Jacques Maritain (1882–1973), c. 1930. Wikimedia Commons.

For example, I was able to triangulate Maritain’s many friendships, political relationships, and philosophical interlocutors in the United States, United Kingdom, Russia, Latin America, and Algeria from his time as president of the École Libre (the “Free French University” affiliated with the New School for Social Research in New York). I had not been aware of all these connections beforehand. The archives included sets of correspondence with figures including Charles de Gaulle, Lord Halifax, and Alvin Johnson (director of the New School for Social Research); detailed meeting notes for the founding of international centers at the École Libre; and drafts of speeches by Maritain about European colonies during and after World War II. These are just a few highlights of what I found. The collections are much deeper and much broader than one would expect, with material ranging across wide international, social, intellectual, and interpersonal spectrums.
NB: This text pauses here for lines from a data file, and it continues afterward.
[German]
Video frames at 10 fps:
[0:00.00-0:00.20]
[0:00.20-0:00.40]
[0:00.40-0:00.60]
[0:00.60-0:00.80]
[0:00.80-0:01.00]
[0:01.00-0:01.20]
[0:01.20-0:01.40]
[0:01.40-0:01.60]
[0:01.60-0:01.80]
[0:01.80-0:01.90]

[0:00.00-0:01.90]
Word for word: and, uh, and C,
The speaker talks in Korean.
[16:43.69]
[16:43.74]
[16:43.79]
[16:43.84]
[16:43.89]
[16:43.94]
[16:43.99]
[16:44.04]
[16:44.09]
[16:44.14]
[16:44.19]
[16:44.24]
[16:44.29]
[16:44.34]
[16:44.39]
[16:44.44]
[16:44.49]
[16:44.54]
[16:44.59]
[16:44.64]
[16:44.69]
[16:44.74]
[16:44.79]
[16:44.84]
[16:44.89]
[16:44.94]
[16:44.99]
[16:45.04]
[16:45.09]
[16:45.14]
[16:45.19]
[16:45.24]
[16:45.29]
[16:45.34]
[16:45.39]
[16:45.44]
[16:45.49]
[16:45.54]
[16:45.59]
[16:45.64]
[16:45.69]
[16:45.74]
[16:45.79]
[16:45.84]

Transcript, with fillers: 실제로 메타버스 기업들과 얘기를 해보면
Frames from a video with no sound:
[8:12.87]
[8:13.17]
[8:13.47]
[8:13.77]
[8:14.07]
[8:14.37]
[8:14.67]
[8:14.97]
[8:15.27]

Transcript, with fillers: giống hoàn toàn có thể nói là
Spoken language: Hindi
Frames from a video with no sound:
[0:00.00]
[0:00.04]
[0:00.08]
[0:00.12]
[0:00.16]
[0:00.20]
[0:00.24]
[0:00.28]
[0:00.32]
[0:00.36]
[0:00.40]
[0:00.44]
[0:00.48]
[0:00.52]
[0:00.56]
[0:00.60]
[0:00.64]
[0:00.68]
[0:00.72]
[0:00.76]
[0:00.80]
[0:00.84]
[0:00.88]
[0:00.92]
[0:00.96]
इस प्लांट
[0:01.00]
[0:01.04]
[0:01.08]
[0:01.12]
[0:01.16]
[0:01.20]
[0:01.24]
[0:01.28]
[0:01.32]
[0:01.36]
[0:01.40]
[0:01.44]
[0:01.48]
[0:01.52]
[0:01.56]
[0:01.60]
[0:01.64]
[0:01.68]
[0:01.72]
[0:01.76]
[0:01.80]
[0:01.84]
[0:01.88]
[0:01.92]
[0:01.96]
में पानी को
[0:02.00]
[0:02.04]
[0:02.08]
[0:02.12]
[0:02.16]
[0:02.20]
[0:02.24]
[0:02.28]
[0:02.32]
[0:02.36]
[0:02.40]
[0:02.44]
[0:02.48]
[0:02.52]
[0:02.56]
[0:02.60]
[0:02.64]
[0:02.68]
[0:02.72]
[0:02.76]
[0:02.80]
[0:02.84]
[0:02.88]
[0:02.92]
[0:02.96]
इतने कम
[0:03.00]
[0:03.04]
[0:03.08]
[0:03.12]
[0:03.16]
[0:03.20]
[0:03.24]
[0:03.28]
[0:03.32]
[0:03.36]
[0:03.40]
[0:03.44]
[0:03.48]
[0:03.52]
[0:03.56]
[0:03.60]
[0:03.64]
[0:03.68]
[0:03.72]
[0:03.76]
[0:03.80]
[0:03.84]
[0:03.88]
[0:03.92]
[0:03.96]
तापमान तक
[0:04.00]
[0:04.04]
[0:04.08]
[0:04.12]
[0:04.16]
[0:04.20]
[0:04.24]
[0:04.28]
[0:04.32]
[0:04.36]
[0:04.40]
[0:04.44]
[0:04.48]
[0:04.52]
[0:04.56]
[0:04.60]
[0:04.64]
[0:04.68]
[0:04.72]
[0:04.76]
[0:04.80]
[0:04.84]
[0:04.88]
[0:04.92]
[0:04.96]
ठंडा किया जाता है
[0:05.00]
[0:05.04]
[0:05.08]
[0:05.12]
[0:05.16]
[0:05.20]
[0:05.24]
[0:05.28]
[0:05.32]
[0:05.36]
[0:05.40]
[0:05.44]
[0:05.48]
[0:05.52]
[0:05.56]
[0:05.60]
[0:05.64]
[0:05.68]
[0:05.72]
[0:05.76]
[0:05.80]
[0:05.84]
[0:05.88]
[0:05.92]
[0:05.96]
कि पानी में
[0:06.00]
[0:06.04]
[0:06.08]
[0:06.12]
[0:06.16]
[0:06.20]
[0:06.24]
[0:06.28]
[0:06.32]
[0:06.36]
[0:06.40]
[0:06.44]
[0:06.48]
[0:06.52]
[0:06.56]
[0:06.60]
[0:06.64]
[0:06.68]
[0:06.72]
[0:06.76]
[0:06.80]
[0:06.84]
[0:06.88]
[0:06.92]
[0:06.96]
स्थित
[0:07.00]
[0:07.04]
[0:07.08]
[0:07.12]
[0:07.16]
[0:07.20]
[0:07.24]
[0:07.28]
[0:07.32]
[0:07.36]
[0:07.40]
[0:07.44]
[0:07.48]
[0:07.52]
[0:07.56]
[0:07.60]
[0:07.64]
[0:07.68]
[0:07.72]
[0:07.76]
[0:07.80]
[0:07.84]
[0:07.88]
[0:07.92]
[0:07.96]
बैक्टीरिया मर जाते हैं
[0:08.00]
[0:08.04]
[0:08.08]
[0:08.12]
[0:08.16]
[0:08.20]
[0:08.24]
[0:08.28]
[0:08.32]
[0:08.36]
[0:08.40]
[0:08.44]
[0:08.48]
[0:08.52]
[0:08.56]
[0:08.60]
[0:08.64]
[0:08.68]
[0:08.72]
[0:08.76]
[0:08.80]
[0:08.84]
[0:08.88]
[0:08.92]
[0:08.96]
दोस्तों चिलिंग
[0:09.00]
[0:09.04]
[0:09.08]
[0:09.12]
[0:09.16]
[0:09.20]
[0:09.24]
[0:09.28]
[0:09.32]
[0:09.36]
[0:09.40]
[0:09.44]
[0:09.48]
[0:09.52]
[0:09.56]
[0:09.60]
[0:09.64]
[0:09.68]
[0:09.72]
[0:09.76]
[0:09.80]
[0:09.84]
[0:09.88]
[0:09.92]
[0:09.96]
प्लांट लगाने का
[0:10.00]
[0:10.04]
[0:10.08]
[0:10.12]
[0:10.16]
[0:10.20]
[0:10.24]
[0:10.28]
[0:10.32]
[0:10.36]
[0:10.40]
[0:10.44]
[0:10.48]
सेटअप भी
SU: Do you think your visit to this collection has affected your approach to the dissertation? If so, how?

JS: My visit to Notre Dame has certainly transformed my dissertation project in many positive ways. Firstly, I was able to examine for myself unpublished letters, documents, and writings that are simply not available otherwise. Secondly, these materials have helped me to build more robust dimensions to my narrative, in many respects, matching up with my findings at other archives that I have visited in France. Thirdly, as a kind of blend of the first and second points, my narrative has evolved. I arrived at the archives with a certain vision and preliminary expectations (based on historiography and other archival work) for my project. After consulting the material at Notre Dame, my narrative not only became thicker with information but also achieved more robust trans-national dimensions. Ultimately, my goal is to tell a complete story, that is, to articulate the full viewpoints between Catholic and non-Catholic intellectuals alike as they crossed boundaries and engaged in dialogue with one another. The Maritain archives are so rich with information and so well preserved that I was able to locate the points of view of other Jewish or secular intellectuals with whom Maritain was in communication. It’s been an incredible experience locating and integrating this information.

SU: How far along are you in the research and writing process and what’s next on your agenda?

JS: I suppose that I am at that stage where I can really sit down and start the dissertation drafting process. With two years left in my doctoral program and with some time to digest archival information, it feels good to finally get underway with writing. I certainly plan on continuing to consult archival sources as the writing process continues, but it feels good to be at the stage of articulation of findings into one unified story. Also, aside from the dissertation, I presented a paper at a conference at Queen’s Mary University in September on French émigrés and intellectual history. In January I will be presenting my research on Jacques Maritain, more specifically, at the American Catholic Historian Association in San Francisco. Lastly, I am actually in the process of putting together an article for an upcoming special issue in U.S. Catholic Historian based on my findings at the Maritain collection regarding his role as president of the École Libre. Overall, from dissertation growth to conferences and a research article, all of this was made possible with a Cushwa grant to visit Notre Dame. I am sincerely grateful to the Cushwa Center for its generosity in support of my project and also to Kevin who was a patient and resourceful guide in the archive itself.

Shane Ulbrich is assistant director at the Cushwa Center for the Study of American Catholicism.